# Generic Universal Remote, or Factor Original Replacement (I broke it!)



## diablo75 (Sep 7, 2006)

Here's what happened. I think about a year ago, I got drunk and spilled rum and coke all over the remote control for my reciever/amp, and it doesn't work anymore. There are buttons on it that allow you to select each source (DVD, TV, CD, etc). There is a secondary DVD input mode (6 Channel Analog/6-RCA cables running in), and to select it, you have to hold down the DVD button. This, as far as I can tell, can't be done through the control knob or buttons on the front of the damn thing.
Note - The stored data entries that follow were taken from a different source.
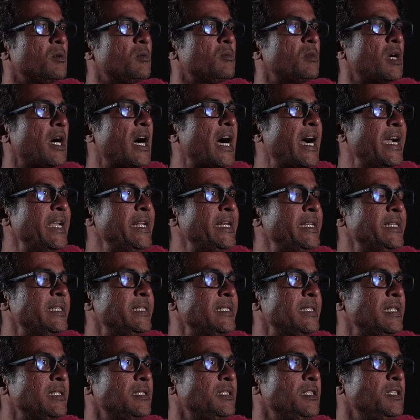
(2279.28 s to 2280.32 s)
high
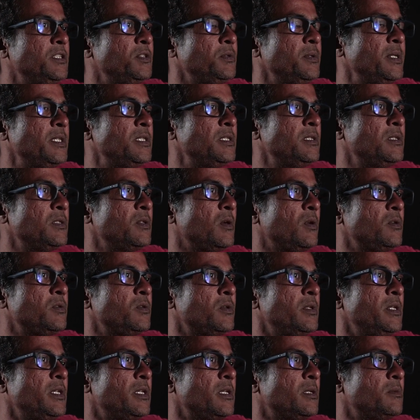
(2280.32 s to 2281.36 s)
risk situations also
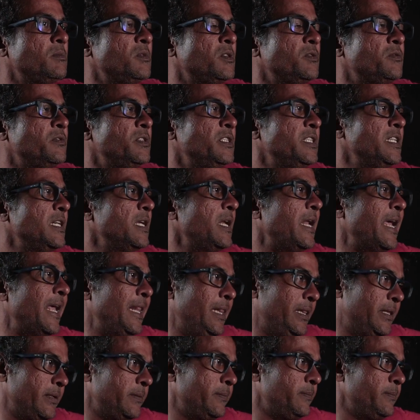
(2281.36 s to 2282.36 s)
in terms of physical health.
The reciever is a panasonic...I don't have it right in front of me, but I bought it about two years ago. It a slim (shorter than most bulky looking amps), puts out 70 watts per channel. And I have the remote with me. It's one of these.

Is there a cheaper generic out there that could replace it; that can at least allow me to hold down a DVD source selection button so it will go back into the audio mode that I want it to?


----------



## hewee (Oct 26, 2001)

You could see if you can take it a part and clean it. Maybe one of the buttons are stuck down do no other buttons will work.
Remember the buttons you push are pressing down on another button really so only way to know for sure is to take it apart.
Take pictures so you can put in back together.


----------



## JohnWill (Oct 19, 2002)

If you take it apart, you can possibly wash the rubber button mask and PCB and revive it. I've done that to several remotes.


----------



## Rollin_Again (Sep 4, 2003)

Make sure that you are drinking rum and coke when you take it apart and put it back together.  

If you are like me, there will be a few screws and parts left over after putting back together. 

Regards,
Rollin


----------



## kiwiguy (Aug 17, 2003)

I too would disassemble it, wash it in warm soapy water, then rinse in plenty of clean water and dry for a day or three in a warm spot.

Same for the keypad rubber sheet of keys.

Just remember to remove the batteries...


----------



## Mulderator (Feb 20, 1999)

A generic remote likely will not be cheap because it will have to be programmable since it can't "learn" the codes from your remote. You may find a cheap one that already has your receiver's codes stored, but it will have to have the same buttons, obviously.


----------